キングは再び恐怖で硬直してしまう。何とか自分の心の内を読まれまいと怯える演技を試みるが、既にベクターは見通しであった。


「オペレーション、”殲滅衝破ジェノサイド・ブラスト”」


 気が付けば、ベクターの持つ異形の左腕が青色の禍々しいオーラを纏っていた。それを確認した後に彼がそう呟くと、左腕が流動体の様に動いて変形を始める。やがて砲塔を思わせる姿へ変貌していた。所々に変形前と同じような紋章や模様が刻まれている。


「じゃあな」


 ベクターが別れの挨拶を済ませて構えた瞬間、強烈な音と共に左腕から極太の光線が発射された。眩い光線は地面を抉りながら一直線に放たれ、射線上にいたインプ・キングを間もなく消し炭にした。 


「…おしっ、終わり」


 一本道の焼野原が完成した光景に一息ついてから、ベクターは言った。そのまま遠方で呆然と立ち尽くすハンター達に気づいて彼らに近寄っていく。


「デーモンの死体はすぐに消滅する。さっさと回収しといた方が良いぜ」


 自分達が標的にされたのかと狼狽えていたハンター達だったが、ベクターは特に危害を加えるわけでも無く、その場にいた一人の肩を叩いて気さくに言った。そのまま帰ろうとした時、常人よりも重い足音が聞こえる。地面も僅かに揺れた様な気さえした。


「待て」


 リストブレードを携えたままアスラを纏っている兵士がベクターに接近した。先程の戦闘によるものか、所々損傷の激しい箇所が目立つ。


「噂に聞く剣を背負ったハンターとはお前の事か…”死神”と呼ばれているそうだな」

「ほう、知ってるとはな…サインでも欲しいか ?今ならオプションでツーショットも付けてやる。まあ、有料だが今回はサービスで三十パーセント――」


 兵士がベクターへ聞くと、彼はいつもの不敵な調子を崩さずに冗談交じりに返答する。しかし、リストブレードがこちらへ向けられている事に気づいて少々気まずそうな顔をした。


「ああ…冗談だよ冗談。タダで良いぜ」

「悪いが俺は追っかけじゃない。どちらかと言えばお前の事は大嫌いだ」


 兵士はそう言った後に、少し間を開けてからブレードで突きを放つ。だが避けられてしまい、背後に回り込まれた後に首に腕を回された。装甲越しに首を絞められ、そのまま力づくで跪かせられる。


「はい、笑って !」


 ベクターはウキウキした様子で空いている手を使ってカメラを取り出し、なんと掛け声とともに自撮りを敢行する。恐ろしい力で締められているせいで抵抗できなかった兵士は、そのままシャッター音を聞くまで何も出来ずにいた。


「貴様…!!」


 写真を撮り終えたベクターが力を緩めた瞬間に、兵士は不意打ち気味に斬りかかる。しかし難なく躱されてしまい、そのまま廃墟の上へ逃げられてしまう。跳躍力も見事であった。


「じゃ、また会おうぜ。ポストカード作っといてやるから楽しみにしとけよ」


 そう言い残してベクターは走り去って行く。兵士は悔しそうにガスマスクを外して縛り上げたドレッドヘアーを軽く掻いた。ハンター達の一部にはそんな彼を羨ましそうに見つめる者達もいたが、間もなく「作業に戻れ」と叱咤されて渋々応じる。


「新入り…いや、アーサー。無事か ?」

「例の大剣の男を見つけたが…逃がしてしまった。

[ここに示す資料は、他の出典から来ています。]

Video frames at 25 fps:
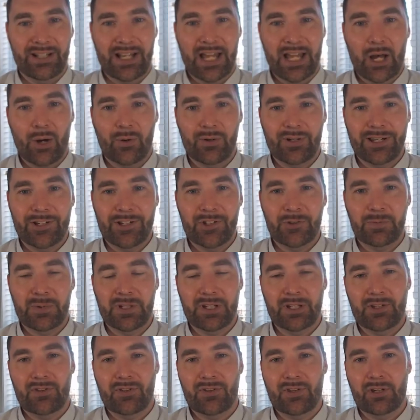nowadays
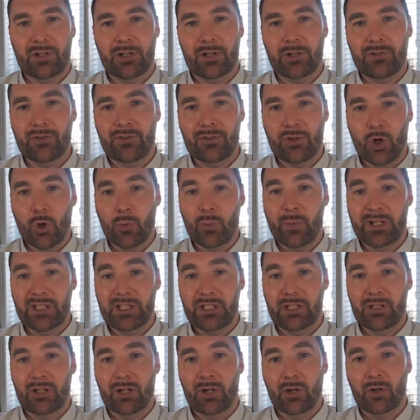because there are so
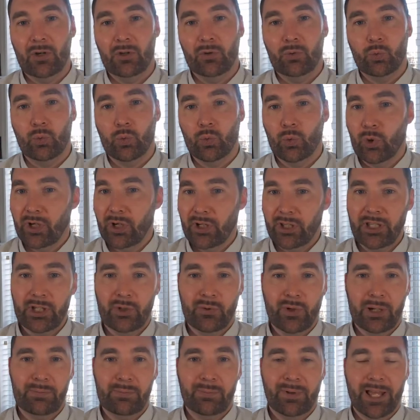many really
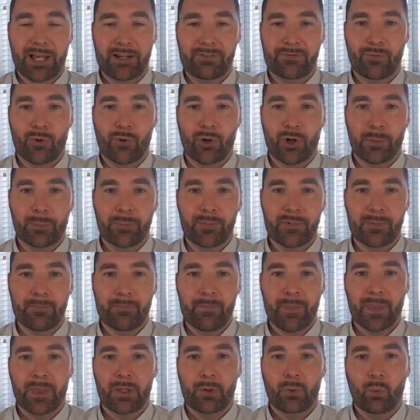great platforms
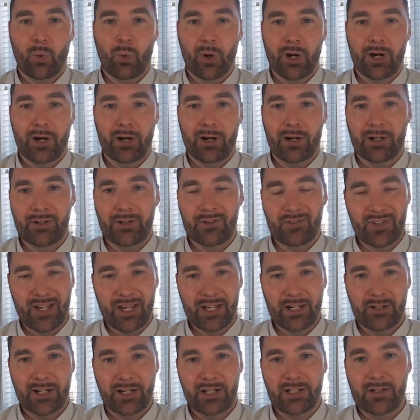where a
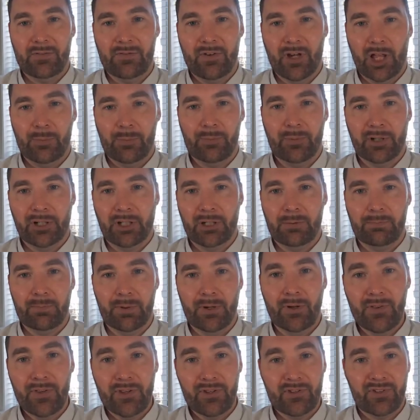designer and developer can
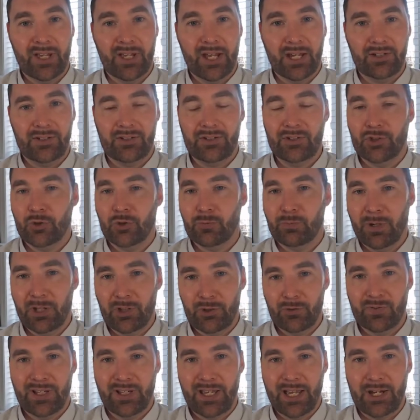build the site to your
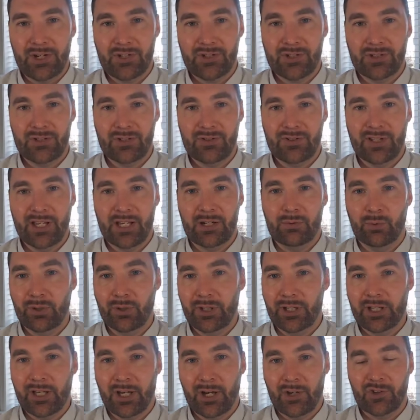specifications and
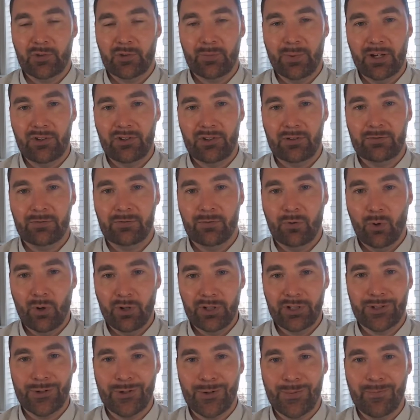really customize it for
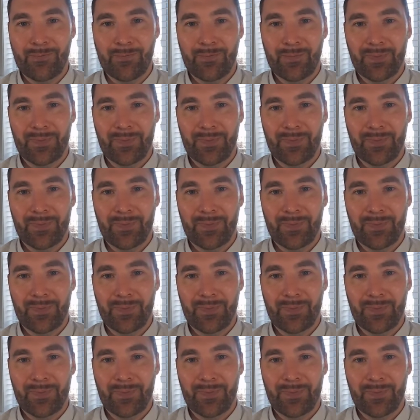you,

すまない」


 無線が入り、後方から指揮官が現状を尋ねて来る。兵士は少し悔しそうにしながらそれに答えた。


「お前とアスラが無事だった。それだけで何よりだ。さあ、準備をしてからひとまず”シェルター”に戻ろう。初陣に乾杯といこうぜ」


 無線から陽気に励ましを貰ったアーサーは、了解とだけ告げてから連絡を断つ。そしてベクターが逃げ去った方角をもう一度だけ見た。


「死神…想像以上に癖があるな」


 そう言いながら複雑そうな顔をしたアーサーだったが、周囲から準備完了の報告を受けて装甲車へと戻って行った。